(Dataset records)
..........

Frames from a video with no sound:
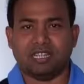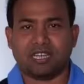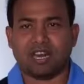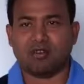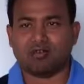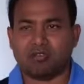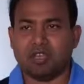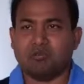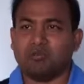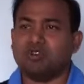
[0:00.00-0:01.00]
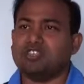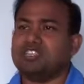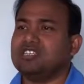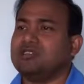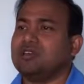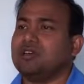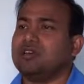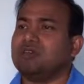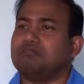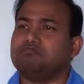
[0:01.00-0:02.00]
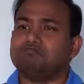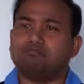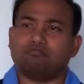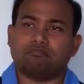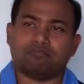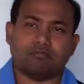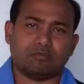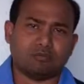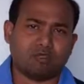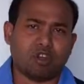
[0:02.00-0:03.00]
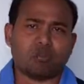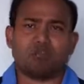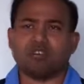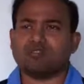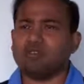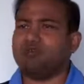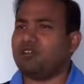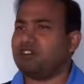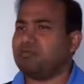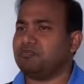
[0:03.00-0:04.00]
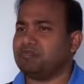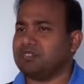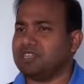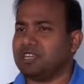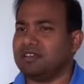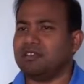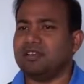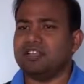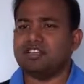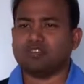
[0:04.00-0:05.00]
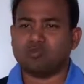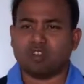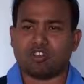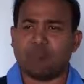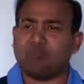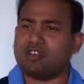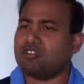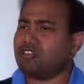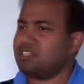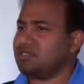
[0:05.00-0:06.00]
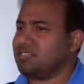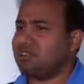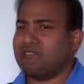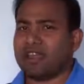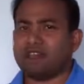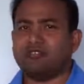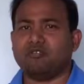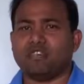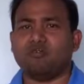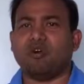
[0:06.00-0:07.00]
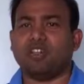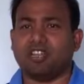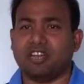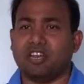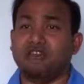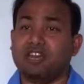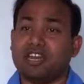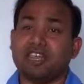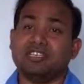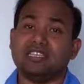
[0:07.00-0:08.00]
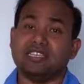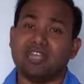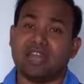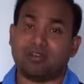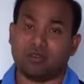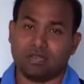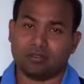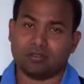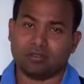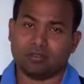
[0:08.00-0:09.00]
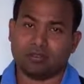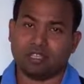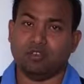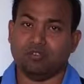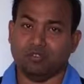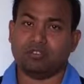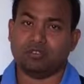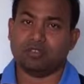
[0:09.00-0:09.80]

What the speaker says: the cloud, because it is not possible for a single small company or a single factory to keep all the data. If the data is in that way, huge,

..........

* **What you have to do**:
Write out the records above once more, word for word, with no pictures.

* **Completed task**:
Frames from a video with no sound:
[0:00.00-0:01.00]
[0:01.00-0:02.00]
[0:02.00-0:03.00]
[0:03.00-0:04.00]
[0:04.00-0:05.00]
[0:05.00-0:06.00]
[0:06.00-0:07.00]
[0:07.00-0:08.00]
[0:08.00-0:09.00]
[0:09.00-0:09.80]

What the speaker says: the cloud, because it is not possible for a single small company or a single factory to keep all the data. If the data is in that way, huge,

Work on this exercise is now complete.